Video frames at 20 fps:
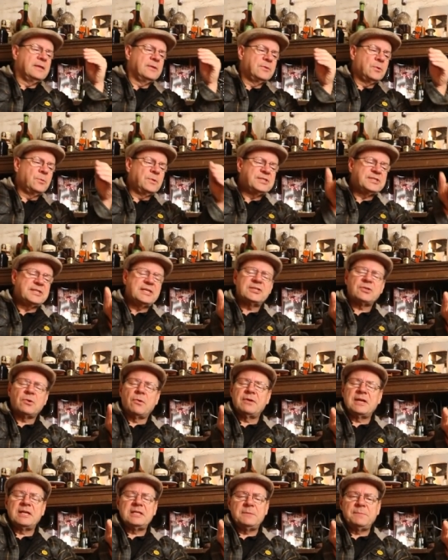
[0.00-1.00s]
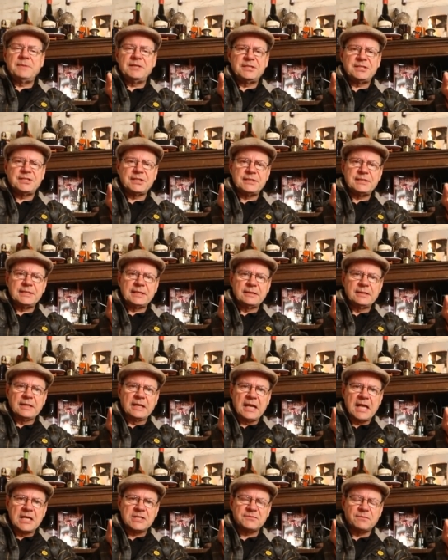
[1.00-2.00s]
The whiskey's already been sitting in the
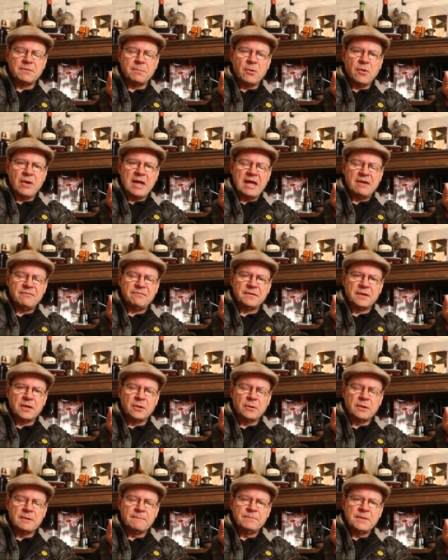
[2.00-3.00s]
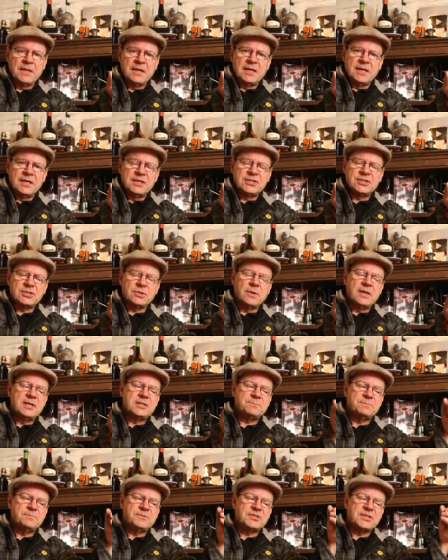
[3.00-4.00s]
glass for about half an hour, so
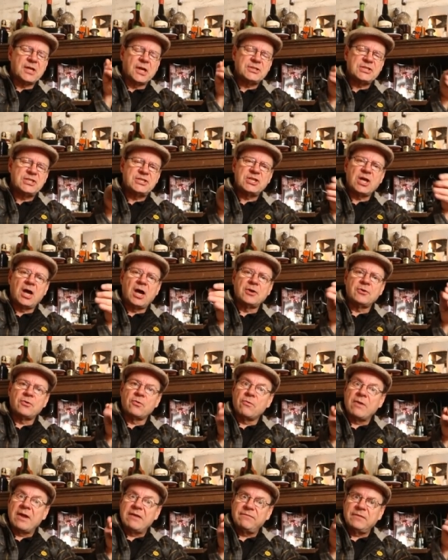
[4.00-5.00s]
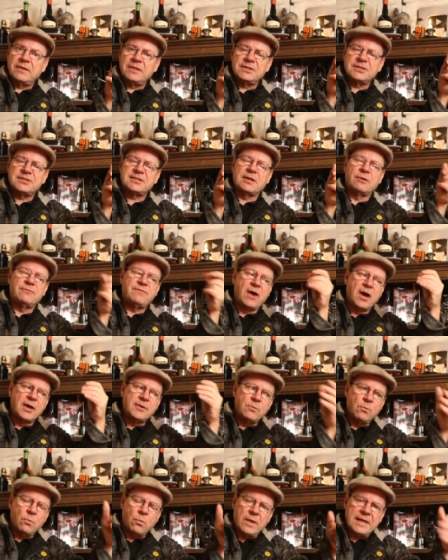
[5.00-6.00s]
it's started to unravel itself,
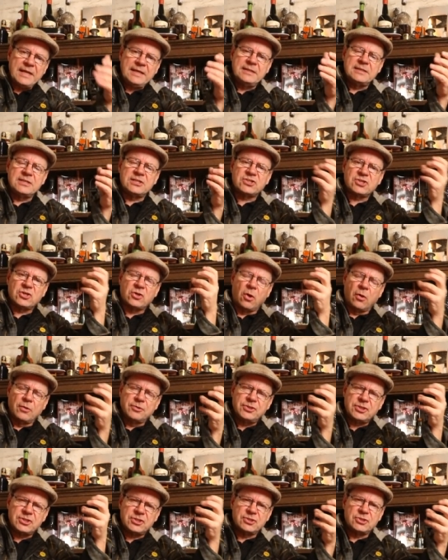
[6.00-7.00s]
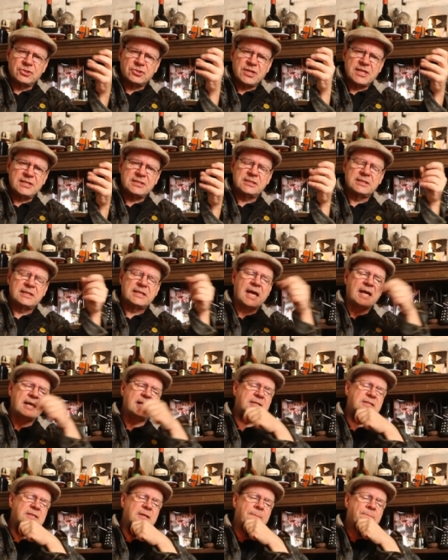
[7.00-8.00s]
unwind its concentrated
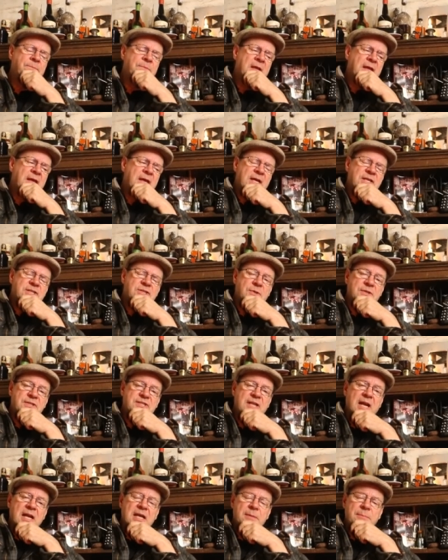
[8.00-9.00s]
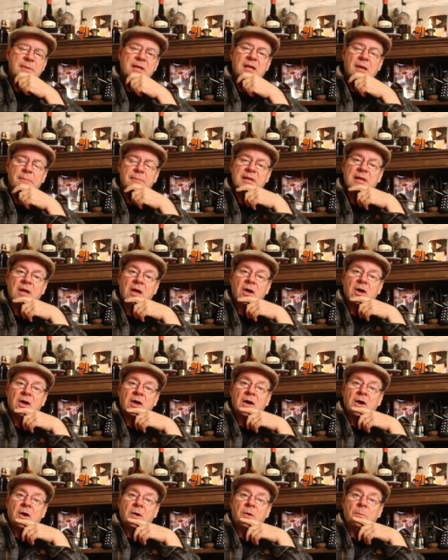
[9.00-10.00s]
character. So it's certainly becoming
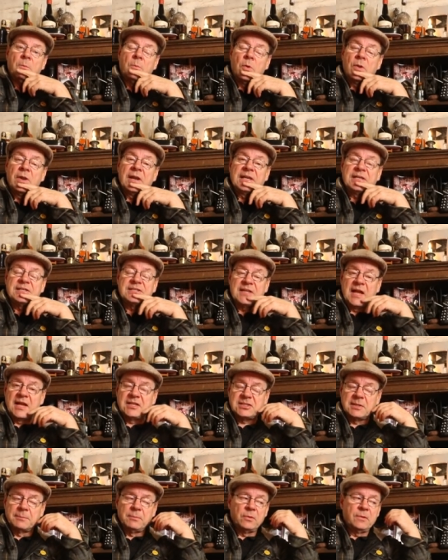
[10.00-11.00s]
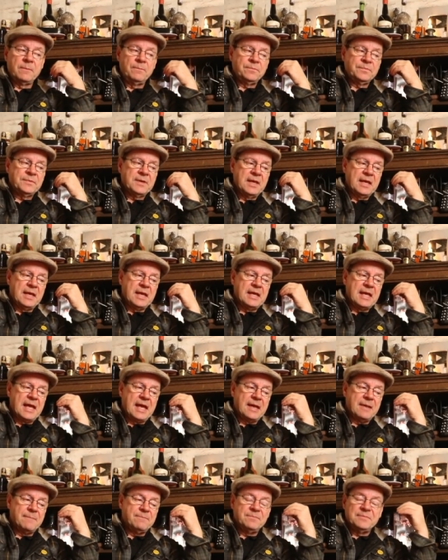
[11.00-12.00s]
more accessible
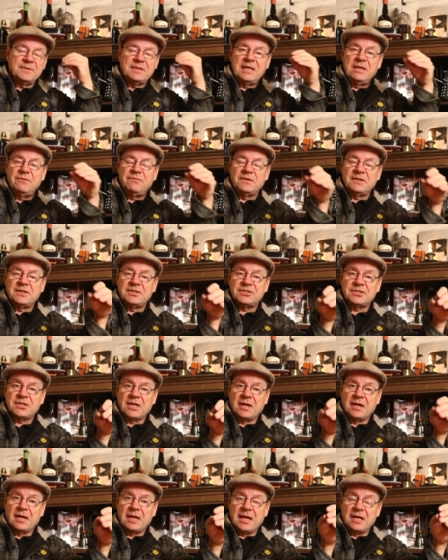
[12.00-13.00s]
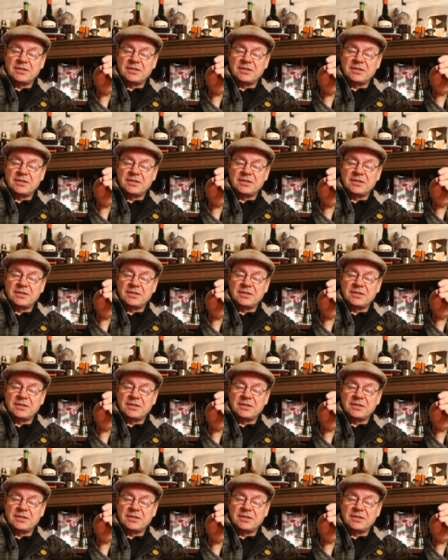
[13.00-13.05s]
um, even as a,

◆ Work request: Return every entry from the listing above exactly as it stands, leaving out any picture.

◆ Response to this task:
Video frames at 20 fps:
[0.00-1.00s]
[1.00-2.00s]
The whiskey's already been sitting in the
[2.00-3.00s]
[3.00-4.00s]
glass for about half an hour, so
[4.00-5.00s]
[5.00-6.00s]
it's started to unravel itself,
[6.00-7.00s]
[7.00-8.00s]
unwind its concentrated
[8.00-9.00s]
[9.00-10.00s]
character. So it's certainly becoming
[10.00-11.00s]
[11.00-12.00s]
more accessible
[12.00-13.00s]
[13.00-13.05s]
um, even as a,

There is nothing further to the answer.